Bermuda Funds Unmoved by Tax Changes

Tax law changes that were expected to hurt the mutual fund business in Bermuda appear to have had little effect on industry growth there.

There was no exodus of funds and fund-related business from Bermuda last year, said attorneys and accountants in the U.S. and Bermuda. Fund executives said they were surprised by the lack of reaction to a change in U.S. tax law which made it easier for fund companies to register their funds in Bermuda but move operations to the U.S. without subjecting themselves to U.S. taxes.

"There hasn't been a massive exodus from the offshore servicers to come onshore," said Anthony Evangelista, a partner in the Boston office of PricewaterhouseCoopers. "I think the offshore service providers have stepped up their game."

U.S. and other non-Bermuda money managers establish funds in Bermuda to avoid domestic taxes, to be under the jurisdiction of foreign rather than SEC securities regulation and to provide confidentiality to investors. However, two years ago, accountants and lawyers expected Bermuda's business to begin eroding.

Tax laws historically required offshore funds that wanted to preserve their tax status as offshore investments, to keep much of their operations such as custodial work out of the U.S. In April, 1997, however, the U.S. Treasury Department proposed dropping the requirement, a change it expected would reduce the cost of operating offshore funds. The new rules went into effect last year.

Despite the change, the number of funds applying for registration in Bermuda last year increased to 121, roughly double that of 1996 and up from 104 in 1997. Bermuda had approximately $20 billion in offshore fund assets under management as of Dec. 31. In addition, attorneys and accountants said there was no wholesale movement of fund administration operations from Bermuda.

"Our feeling has been that (the tax law change) has had very little effect," said Gregory Haycock, a partner with KPMG Peat Marwick in Bermuda. "There hasn't been any movement of significance onshore."

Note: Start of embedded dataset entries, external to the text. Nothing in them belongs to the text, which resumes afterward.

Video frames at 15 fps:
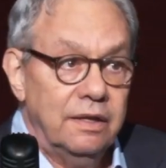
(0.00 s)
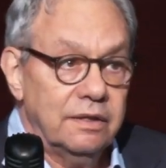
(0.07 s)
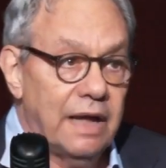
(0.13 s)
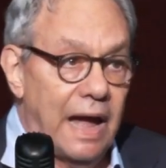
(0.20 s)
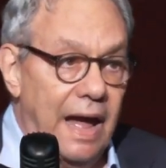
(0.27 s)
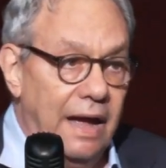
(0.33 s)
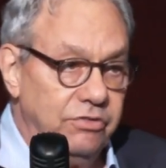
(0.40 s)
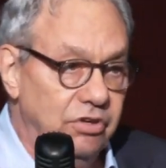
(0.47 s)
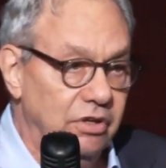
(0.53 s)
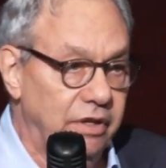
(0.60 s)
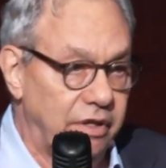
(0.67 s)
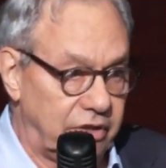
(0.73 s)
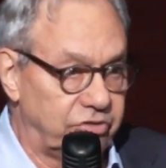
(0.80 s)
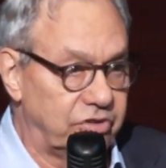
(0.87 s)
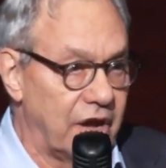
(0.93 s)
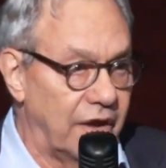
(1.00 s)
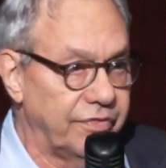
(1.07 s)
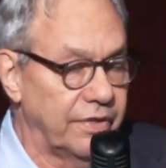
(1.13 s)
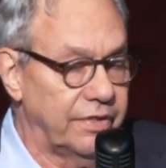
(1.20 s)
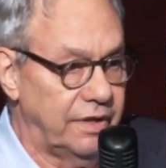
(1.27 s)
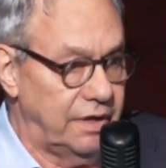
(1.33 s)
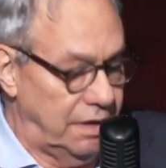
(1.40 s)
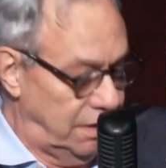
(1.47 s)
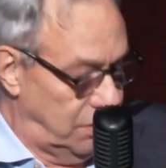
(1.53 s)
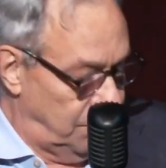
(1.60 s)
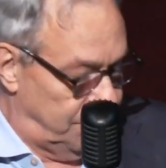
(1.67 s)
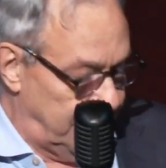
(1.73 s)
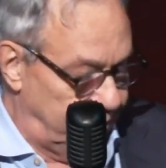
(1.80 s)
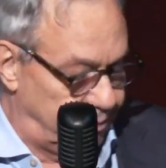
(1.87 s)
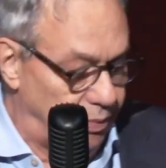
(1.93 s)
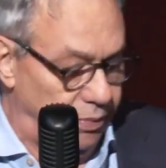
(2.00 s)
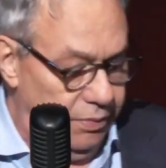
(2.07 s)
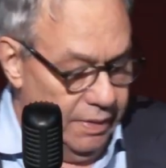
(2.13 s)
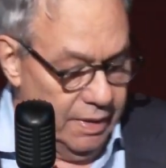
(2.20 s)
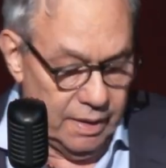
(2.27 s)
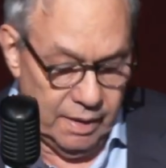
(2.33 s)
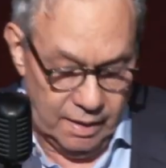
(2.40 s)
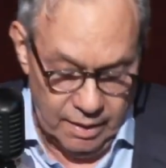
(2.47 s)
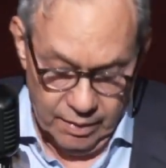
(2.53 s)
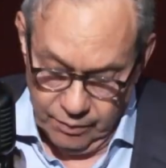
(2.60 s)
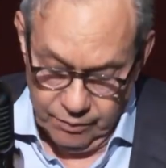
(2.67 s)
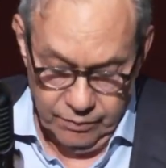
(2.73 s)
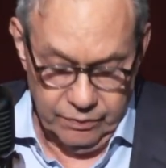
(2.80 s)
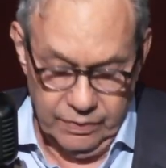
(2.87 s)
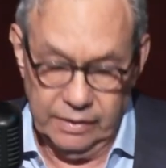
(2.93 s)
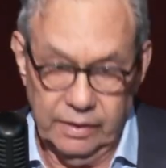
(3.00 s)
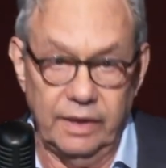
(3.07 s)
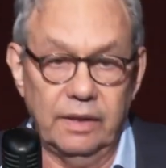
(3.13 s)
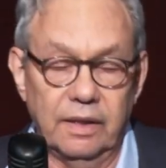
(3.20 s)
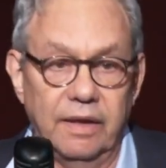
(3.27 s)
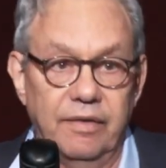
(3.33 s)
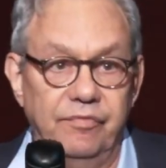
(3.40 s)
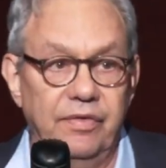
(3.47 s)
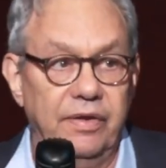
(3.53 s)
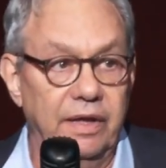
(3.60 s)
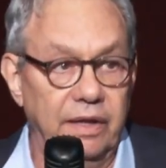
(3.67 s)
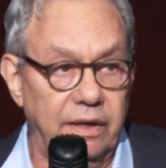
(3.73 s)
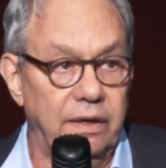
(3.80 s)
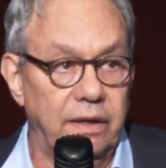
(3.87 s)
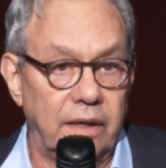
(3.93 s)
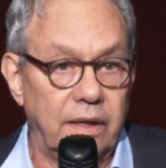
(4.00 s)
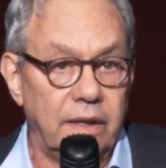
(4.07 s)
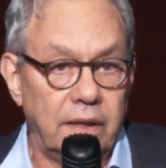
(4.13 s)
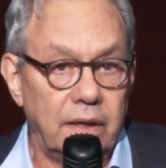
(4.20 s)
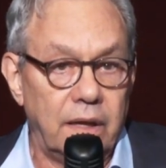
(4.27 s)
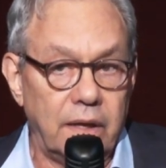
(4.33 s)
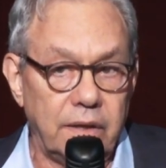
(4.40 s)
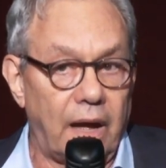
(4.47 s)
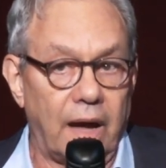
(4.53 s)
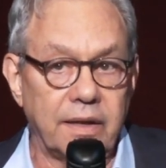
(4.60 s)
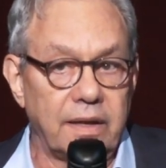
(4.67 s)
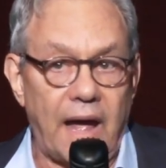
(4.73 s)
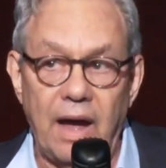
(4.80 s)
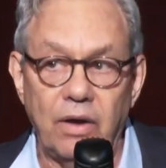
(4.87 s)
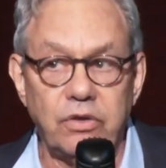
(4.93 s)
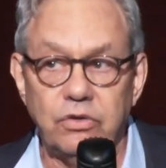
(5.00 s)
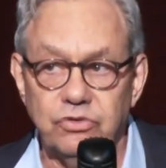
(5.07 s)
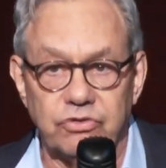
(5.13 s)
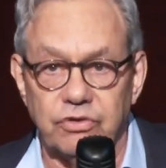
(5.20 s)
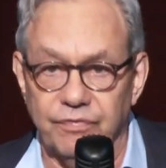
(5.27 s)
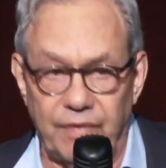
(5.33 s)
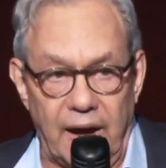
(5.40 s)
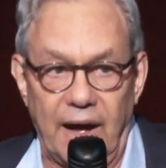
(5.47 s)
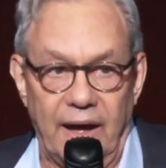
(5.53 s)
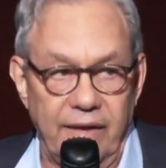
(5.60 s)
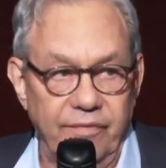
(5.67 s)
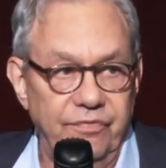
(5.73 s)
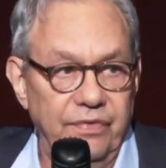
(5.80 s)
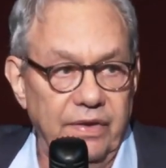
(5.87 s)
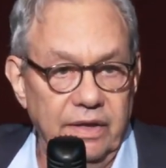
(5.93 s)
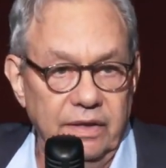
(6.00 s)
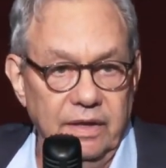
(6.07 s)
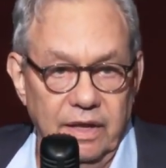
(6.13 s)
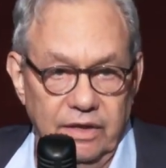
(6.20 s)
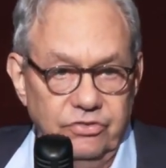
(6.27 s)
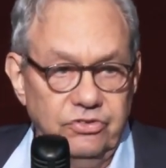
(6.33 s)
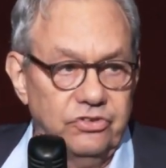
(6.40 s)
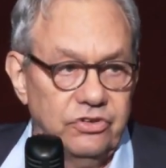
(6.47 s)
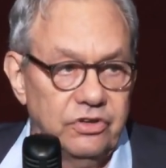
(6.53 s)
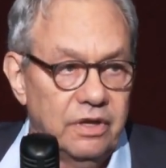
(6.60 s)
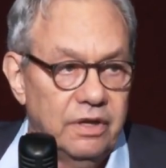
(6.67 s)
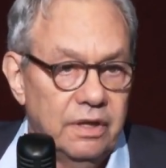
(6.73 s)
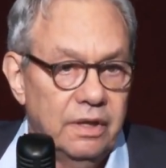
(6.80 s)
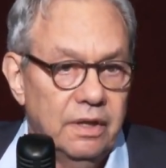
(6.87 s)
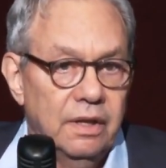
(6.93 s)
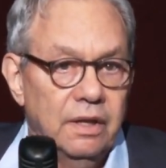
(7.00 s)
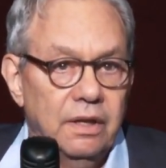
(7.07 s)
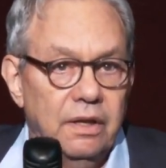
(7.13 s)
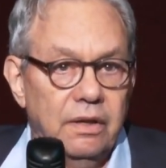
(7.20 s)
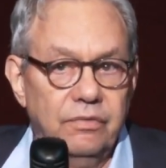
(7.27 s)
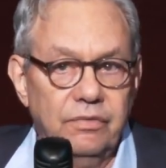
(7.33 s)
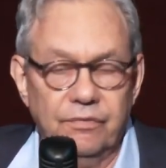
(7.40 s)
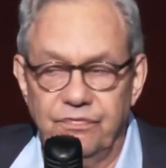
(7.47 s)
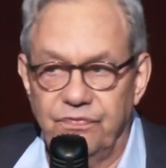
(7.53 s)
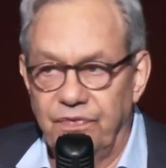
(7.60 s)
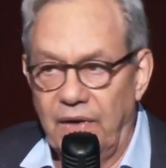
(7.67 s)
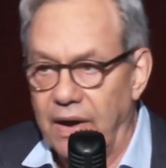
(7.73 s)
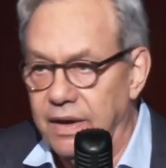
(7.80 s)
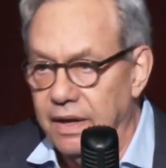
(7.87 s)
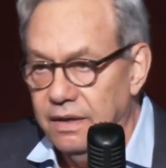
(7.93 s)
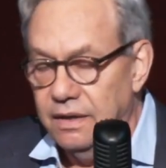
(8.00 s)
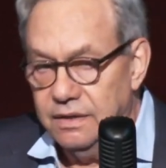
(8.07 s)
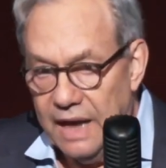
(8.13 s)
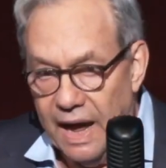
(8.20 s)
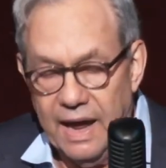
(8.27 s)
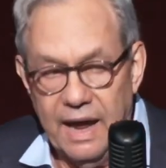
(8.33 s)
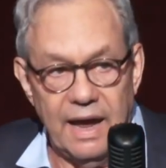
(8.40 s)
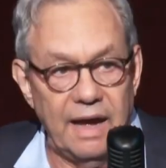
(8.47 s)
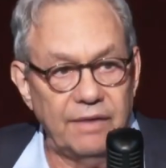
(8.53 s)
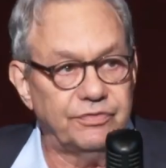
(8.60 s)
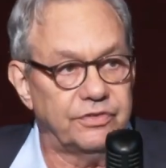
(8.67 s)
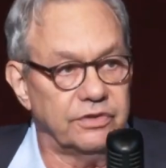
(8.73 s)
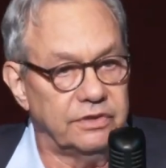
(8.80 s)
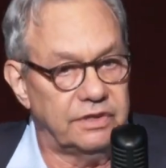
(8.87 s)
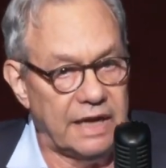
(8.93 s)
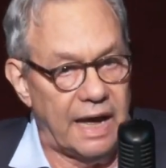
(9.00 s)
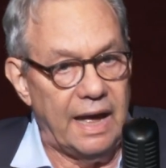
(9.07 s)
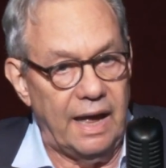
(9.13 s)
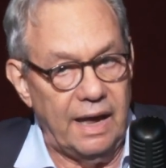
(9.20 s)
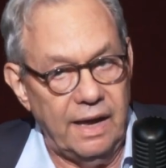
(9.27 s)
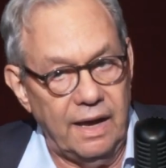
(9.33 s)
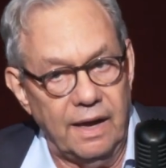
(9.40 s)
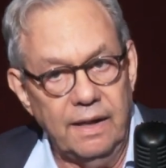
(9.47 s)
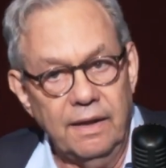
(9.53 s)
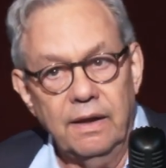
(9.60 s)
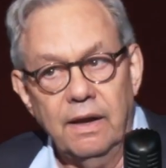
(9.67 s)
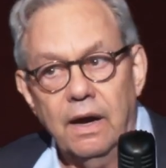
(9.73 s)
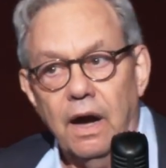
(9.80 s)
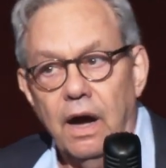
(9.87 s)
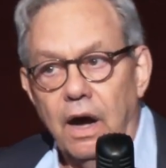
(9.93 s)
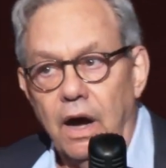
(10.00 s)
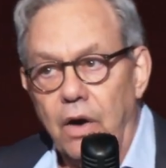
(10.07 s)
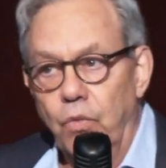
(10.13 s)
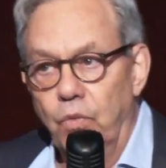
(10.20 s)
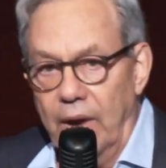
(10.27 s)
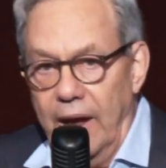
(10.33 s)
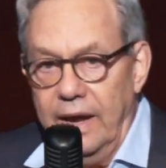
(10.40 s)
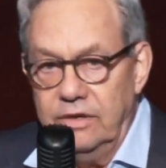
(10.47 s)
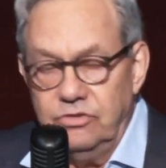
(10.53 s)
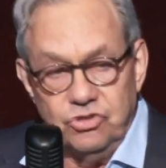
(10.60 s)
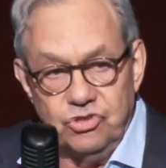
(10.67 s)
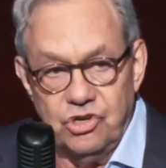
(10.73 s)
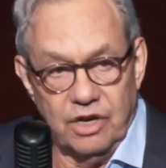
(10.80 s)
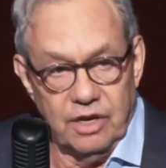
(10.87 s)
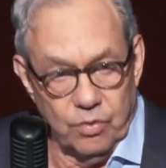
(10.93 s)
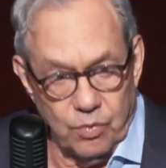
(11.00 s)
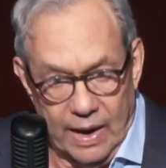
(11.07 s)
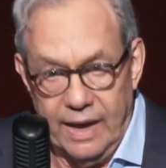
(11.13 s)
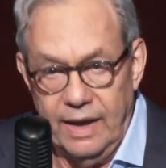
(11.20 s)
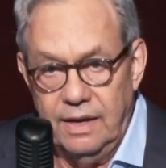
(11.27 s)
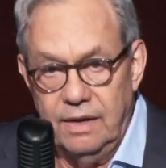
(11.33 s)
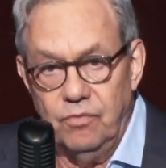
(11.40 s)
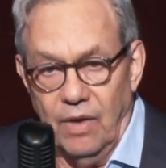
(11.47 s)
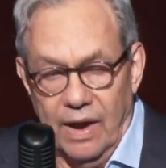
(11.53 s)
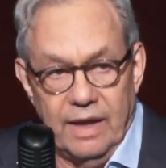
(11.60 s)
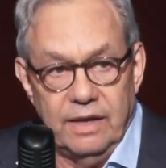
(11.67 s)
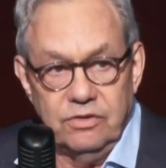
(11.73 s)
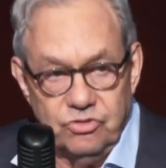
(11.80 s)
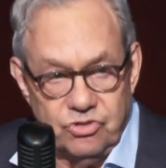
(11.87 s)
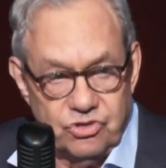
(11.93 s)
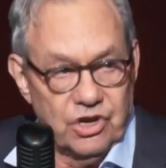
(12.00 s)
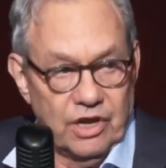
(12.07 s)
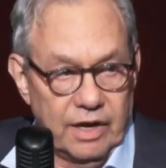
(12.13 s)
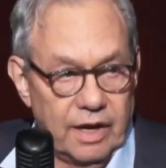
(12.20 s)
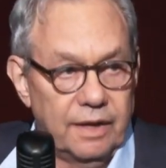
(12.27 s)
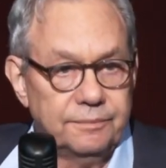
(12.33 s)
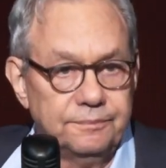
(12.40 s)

to actually discover that you people really live in how you survive in this fucking day after day, rain, shitty rain, rain, shitty.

Haycock attributed the continued growth in Bermuda's fund business to changes that the country's financial regulatory agency - the Bermuda Monetary Authority - made to streamline fund registration. The regulatory changes have made government review of new fund applications quicker, Haycock said. Regulators also have established a new category of funds for high net worth investors. And, in the face of the adverse changes in the tax law, Bermuda executives have increased their marketing efforts in the U.S. and United Kingdom, Haycock said.

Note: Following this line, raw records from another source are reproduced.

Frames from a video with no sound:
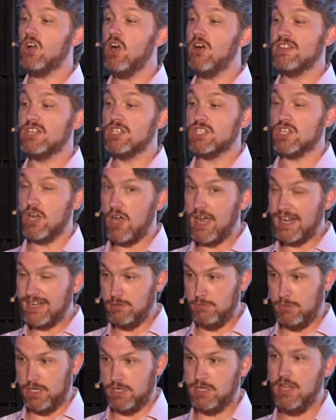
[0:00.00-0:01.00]
of
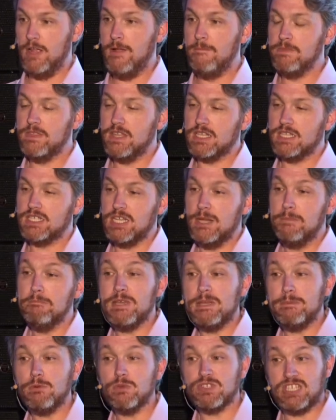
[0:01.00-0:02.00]
entitlement that some
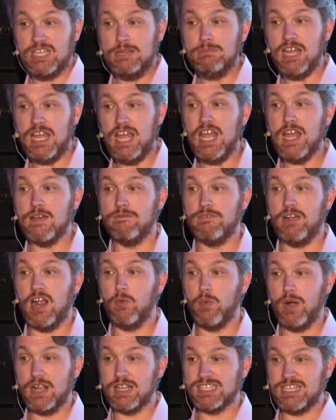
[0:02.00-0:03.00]
people seem to have
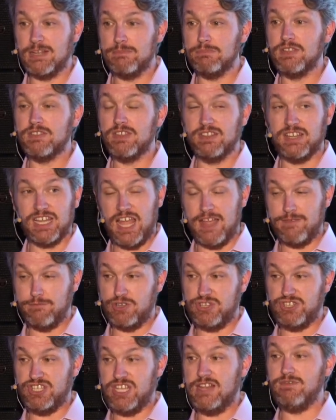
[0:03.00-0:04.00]
around something that they have
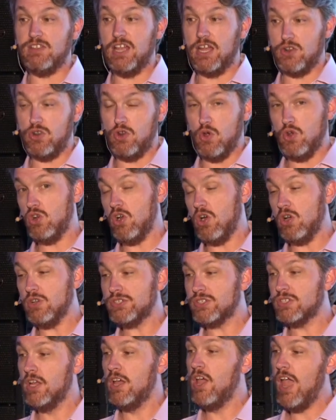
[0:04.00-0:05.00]
received at no
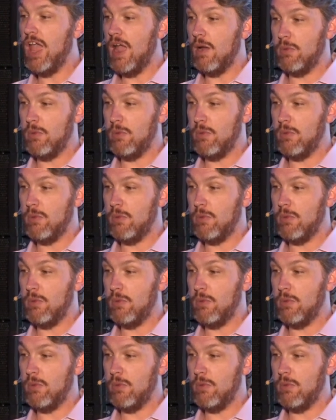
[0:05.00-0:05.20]
cost and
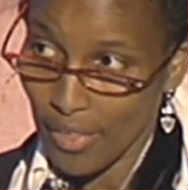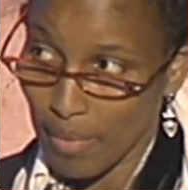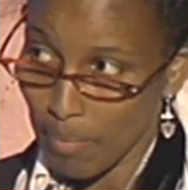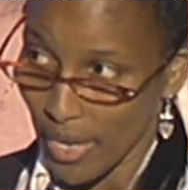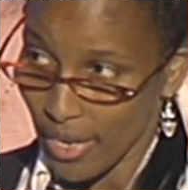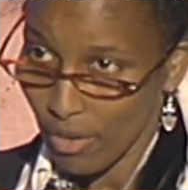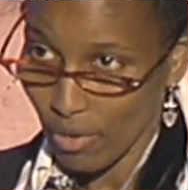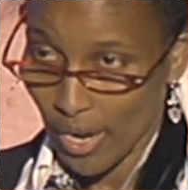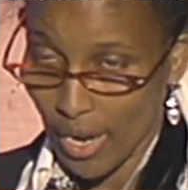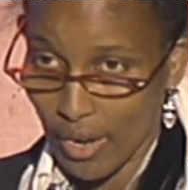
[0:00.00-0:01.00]
They may
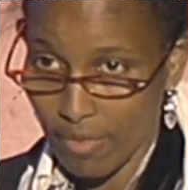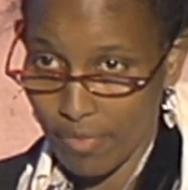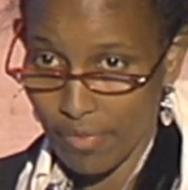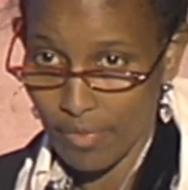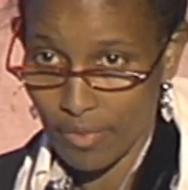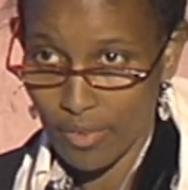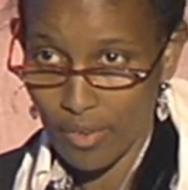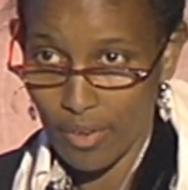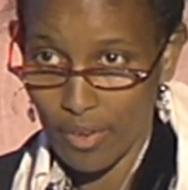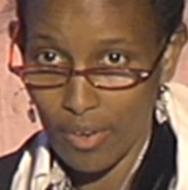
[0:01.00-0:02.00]
not have
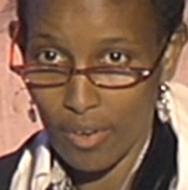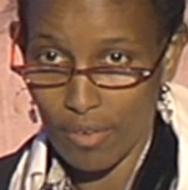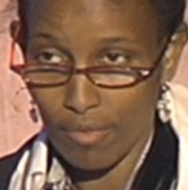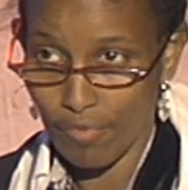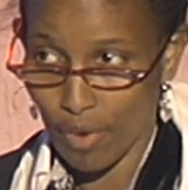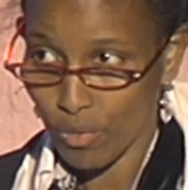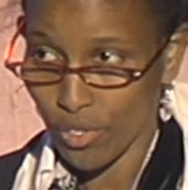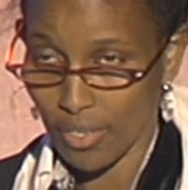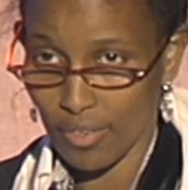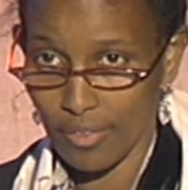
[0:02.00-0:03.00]

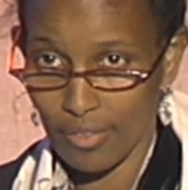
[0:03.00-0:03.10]
voted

The importance of confidentiality to offshore investors also has become more apparent, Haycock said. Investors perceive that it is less likely that the SEC or private litigants will obtain their records if fund records are located outside of the U.S., offshore executives and U.S. lawyers said.

"Confidentiality has come through as a much bigger reason for being here than anyone anticipated," Haycock said.

Haycock said it is impossible to know what business Bermuda did not get because of U.S. tax law changes.

While Bermuda increased its business last year, there are reasons to believe its growth could slow, some observers say. State tax laws still may pose problems for funds which move administration to the U.S., said Geoffrey Kenyon, a lawyer with the firm of Goodwin, Procter & Hoar in Boston. States often lag the IRS in updating their own laws to match federal tax rules. While state tax laws may discourage funds from moving here for now, Bermuda probably faces a long-term threat to its market share, Kenyon said.

"Over time, I think it's likely that there will be an erosion in the U.S. component" of Bermuda's business, Kenyon said.

Kenyon and other observers also said that Bermuda does not have the advantage of a big domestic market in which to sell funds. That fact, they said, should limit the growth of Bermuda's fund business.

Countries in the European Union can require offshore funds which sell in European countries to keep their fund administration business in an EU country. David Masters, a senior fund analyst for Standard & Poor's Micropal, said the two largest offshore fund domiciles, Luxembourg and Ireland, have the advantage of being able to offer distribution to the European market, a market which fund advisers wish to reach. Luxembourg has approximately $590 billion in assets and Ireland approximately $60 billion, Masters said.